The management of the FEHBP should be removed from government and given to a private board comprised of insurance experts as well as other disciplines.

There are about 11 million people on Obamacare. About half of those lost insurance they were content with because of Obamacare. They would love this choice and millions of uninsured will buy in if they can choose what they are willing to pay for.

All coverage options, as well as doctor, hospital and pharmacy prices, should be posted on the Internet so that people could shop. Private businesses would spring up to help people navigate the choices.
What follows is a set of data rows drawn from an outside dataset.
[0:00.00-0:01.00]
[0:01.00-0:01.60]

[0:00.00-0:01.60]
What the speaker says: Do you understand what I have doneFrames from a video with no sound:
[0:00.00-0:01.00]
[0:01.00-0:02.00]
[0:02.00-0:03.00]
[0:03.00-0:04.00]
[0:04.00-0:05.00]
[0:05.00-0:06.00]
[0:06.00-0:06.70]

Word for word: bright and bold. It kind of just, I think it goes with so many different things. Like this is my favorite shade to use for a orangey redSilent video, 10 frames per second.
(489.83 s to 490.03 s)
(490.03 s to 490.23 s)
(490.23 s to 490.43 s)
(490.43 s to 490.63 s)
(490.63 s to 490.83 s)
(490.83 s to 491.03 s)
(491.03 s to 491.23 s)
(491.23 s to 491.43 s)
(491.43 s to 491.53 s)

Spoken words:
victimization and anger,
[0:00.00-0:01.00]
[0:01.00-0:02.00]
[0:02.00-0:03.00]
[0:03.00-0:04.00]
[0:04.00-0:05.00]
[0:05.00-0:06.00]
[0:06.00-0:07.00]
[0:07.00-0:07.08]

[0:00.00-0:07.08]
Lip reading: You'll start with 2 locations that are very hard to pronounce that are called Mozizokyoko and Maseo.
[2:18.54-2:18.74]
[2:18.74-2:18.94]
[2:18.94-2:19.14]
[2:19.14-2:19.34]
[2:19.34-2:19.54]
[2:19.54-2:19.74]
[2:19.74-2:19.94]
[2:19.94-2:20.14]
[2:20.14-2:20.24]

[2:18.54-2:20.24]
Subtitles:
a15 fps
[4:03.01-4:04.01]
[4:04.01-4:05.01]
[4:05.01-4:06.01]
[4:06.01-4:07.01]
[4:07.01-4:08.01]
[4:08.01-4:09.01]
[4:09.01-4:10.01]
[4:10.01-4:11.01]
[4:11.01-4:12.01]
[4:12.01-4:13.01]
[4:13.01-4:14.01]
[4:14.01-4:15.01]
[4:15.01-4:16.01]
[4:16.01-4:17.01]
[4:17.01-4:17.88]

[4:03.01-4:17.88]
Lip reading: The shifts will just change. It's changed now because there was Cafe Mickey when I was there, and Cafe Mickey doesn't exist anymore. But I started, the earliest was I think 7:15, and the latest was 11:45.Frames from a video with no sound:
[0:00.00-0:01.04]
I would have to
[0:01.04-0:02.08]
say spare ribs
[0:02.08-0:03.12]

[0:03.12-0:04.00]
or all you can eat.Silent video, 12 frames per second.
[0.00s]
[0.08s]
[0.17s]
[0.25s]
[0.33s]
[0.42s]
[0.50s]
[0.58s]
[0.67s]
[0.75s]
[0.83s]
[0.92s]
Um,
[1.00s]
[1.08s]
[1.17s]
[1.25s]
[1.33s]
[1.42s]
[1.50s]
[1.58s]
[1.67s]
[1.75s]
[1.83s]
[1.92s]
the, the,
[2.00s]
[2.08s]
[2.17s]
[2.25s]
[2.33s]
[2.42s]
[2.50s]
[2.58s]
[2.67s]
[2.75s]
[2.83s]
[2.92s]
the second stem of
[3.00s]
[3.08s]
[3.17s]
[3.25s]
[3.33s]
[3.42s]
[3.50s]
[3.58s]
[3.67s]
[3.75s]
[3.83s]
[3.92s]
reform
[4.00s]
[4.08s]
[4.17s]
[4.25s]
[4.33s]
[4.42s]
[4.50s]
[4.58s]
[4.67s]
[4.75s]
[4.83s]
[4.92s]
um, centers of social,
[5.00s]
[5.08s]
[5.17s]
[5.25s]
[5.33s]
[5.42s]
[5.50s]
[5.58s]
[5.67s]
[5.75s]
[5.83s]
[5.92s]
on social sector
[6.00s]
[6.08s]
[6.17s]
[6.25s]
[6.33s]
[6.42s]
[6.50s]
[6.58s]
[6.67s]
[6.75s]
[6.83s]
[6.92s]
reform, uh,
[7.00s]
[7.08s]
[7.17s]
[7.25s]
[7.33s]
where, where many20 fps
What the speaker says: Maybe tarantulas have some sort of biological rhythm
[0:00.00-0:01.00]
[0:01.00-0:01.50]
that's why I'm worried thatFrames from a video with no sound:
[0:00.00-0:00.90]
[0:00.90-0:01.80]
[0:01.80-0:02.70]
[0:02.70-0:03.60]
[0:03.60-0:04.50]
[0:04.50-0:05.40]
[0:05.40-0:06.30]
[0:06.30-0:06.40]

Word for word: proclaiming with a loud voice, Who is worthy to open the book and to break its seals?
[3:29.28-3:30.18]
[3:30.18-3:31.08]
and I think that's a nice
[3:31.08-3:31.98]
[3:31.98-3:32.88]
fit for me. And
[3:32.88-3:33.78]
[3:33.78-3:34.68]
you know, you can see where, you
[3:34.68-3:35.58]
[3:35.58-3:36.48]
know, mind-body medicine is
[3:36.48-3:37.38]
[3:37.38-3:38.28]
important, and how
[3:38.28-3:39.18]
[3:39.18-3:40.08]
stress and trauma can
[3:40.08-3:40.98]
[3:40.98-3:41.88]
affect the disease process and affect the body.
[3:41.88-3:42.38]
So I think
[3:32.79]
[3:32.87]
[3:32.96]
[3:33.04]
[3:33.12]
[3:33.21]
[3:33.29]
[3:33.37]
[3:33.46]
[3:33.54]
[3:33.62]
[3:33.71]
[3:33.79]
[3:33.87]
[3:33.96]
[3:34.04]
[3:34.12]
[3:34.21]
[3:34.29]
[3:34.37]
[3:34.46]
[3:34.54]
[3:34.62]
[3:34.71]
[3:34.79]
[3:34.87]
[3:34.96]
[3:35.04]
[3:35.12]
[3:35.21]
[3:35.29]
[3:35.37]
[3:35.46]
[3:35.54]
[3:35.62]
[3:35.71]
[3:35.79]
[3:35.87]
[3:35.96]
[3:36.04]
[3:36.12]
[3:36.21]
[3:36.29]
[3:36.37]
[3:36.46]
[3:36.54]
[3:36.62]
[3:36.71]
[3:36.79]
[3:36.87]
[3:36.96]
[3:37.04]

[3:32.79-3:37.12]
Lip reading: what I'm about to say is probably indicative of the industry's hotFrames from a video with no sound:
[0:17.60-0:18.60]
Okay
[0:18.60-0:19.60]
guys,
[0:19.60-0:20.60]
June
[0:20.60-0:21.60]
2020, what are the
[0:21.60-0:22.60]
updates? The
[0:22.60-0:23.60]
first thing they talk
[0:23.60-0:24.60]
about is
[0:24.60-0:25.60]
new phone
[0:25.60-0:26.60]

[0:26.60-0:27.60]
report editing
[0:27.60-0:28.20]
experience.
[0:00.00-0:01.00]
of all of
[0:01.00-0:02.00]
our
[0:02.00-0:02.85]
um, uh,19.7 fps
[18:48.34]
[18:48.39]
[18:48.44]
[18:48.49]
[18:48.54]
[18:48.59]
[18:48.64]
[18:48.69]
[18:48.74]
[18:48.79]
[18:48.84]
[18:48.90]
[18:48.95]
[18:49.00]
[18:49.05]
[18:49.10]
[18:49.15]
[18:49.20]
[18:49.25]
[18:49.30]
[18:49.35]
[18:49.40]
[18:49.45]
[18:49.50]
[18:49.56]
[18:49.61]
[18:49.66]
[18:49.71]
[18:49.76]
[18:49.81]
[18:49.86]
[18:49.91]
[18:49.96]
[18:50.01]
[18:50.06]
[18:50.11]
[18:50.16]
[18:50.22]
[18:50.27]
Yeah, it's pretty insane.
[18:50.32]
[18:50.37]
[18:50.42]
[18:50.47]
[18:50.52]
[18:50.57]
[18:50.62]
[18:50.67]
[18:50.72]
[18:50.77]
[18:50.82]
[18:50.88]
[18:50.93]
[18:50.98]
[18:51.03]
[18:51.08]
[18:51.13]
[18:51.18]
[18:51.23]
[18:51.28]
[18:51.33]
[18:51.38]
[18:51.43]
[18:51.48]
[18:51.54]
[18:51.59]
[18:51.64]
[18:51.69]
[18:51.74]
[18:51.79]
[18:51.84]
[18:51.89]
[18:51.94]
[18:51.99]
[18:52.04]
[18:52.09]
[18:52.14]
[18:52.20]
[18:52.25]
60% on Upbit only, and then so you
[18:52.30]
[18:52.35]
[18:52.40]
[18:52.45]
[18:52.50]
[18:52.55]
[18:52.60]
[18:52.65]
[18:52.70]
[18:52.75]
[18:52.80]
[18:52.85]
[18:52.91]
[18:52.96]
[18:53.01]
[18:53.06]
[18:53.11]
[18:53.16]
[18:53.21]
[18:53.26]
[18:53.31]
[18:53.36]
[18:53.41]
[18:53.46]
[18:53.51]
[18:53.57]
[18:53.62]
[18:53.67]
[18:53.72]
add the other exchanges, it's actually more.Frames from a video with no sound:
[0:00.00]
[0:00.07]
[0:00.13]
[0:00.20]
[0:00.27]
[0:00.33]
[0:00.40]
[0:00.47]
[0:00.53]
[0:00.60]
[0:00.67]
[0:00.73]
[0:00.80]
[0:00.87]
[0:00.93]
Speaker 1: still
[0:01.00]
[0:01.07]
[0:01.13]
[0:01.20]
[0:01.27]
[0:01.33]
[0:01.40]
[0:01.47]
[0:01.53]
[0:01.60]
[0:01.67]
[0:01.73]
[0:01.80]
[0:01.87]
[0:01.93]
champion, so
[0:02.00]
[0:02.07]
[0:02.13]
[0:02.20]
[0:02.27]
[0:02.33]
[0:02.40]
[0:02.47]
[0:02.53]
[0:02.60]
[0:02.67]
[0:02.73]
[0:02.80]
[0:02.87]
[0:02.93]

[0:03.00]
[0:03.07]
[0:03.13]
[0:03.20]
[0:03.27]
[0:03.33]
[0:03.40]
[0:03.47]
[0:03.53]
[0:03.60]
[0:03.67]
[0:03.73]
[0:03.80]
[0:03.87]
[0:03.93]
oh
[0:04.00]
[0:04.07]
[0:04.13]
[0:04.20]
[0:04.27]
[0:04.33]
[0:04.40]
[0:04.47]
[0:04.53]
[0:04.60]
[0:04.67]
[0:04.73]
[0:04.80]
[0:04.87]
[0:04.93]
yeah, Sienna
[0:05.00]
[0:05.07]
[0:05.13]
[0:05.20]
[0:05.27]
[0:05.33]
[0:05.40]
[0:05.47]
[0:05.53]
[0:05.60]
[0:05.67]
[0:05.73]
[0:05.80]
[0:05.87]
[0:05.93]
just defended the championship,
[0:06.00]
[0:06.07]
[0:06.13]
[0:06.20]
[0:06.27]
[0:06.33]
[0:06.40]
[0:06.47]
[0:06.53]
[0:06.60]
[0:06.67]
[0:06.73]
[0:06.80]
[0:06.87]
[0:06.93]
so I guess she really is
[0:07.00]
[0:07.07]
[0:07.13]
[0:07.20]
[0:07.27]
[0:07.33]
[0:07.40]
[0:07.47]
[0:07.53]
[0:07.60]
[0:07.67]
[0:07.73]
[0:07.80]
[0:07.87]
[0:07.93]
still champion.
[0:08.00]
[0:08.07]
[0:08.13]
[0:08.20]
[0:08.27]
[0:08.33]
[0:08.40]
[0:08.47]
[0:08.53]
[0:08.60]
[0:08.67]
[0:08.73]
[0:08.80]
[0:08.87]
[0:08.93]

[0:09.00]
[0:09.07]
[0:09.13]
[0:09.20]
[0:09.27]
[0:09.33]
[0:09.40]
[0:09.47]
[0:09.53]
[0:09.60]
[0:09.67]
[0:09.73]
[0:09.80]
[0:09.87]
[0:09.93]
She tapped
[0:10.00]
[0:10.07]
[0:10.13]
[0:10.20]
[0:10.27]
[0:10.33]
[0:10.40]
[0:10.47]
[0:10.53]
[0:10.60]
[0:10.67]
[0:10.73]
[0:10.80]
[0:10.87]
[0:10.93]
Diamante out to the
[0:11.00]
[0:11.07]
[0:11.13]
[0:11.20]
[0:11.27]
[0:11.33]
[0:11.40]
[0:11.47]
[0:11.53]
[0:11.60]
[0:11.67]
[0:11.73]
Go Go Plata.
For those who cannot afford FEHBP premiums, we have 9,000 community health centers. That number should be increased with the expansion going to rural and poor areas and no one will be without primary health care. The costs could be shared on a federal-state formula.

Last year Obamacare cost $110 billion so there is a lot of room to make this work and still save money. Rather than a costly bureaucratic regime to subsidize premiums, we can help fund state high-risk pools to pay for catastrophic injury or disease for those using the CHCs.

I think the president would embrace this idea. He can tell America: “You can buy the same coverage that Congress has and if you cannot afford the premium you can get care for free at the community health center.”

The media and Democrats will argue that the American people are not up to making these decisions. That’s a fight worth having.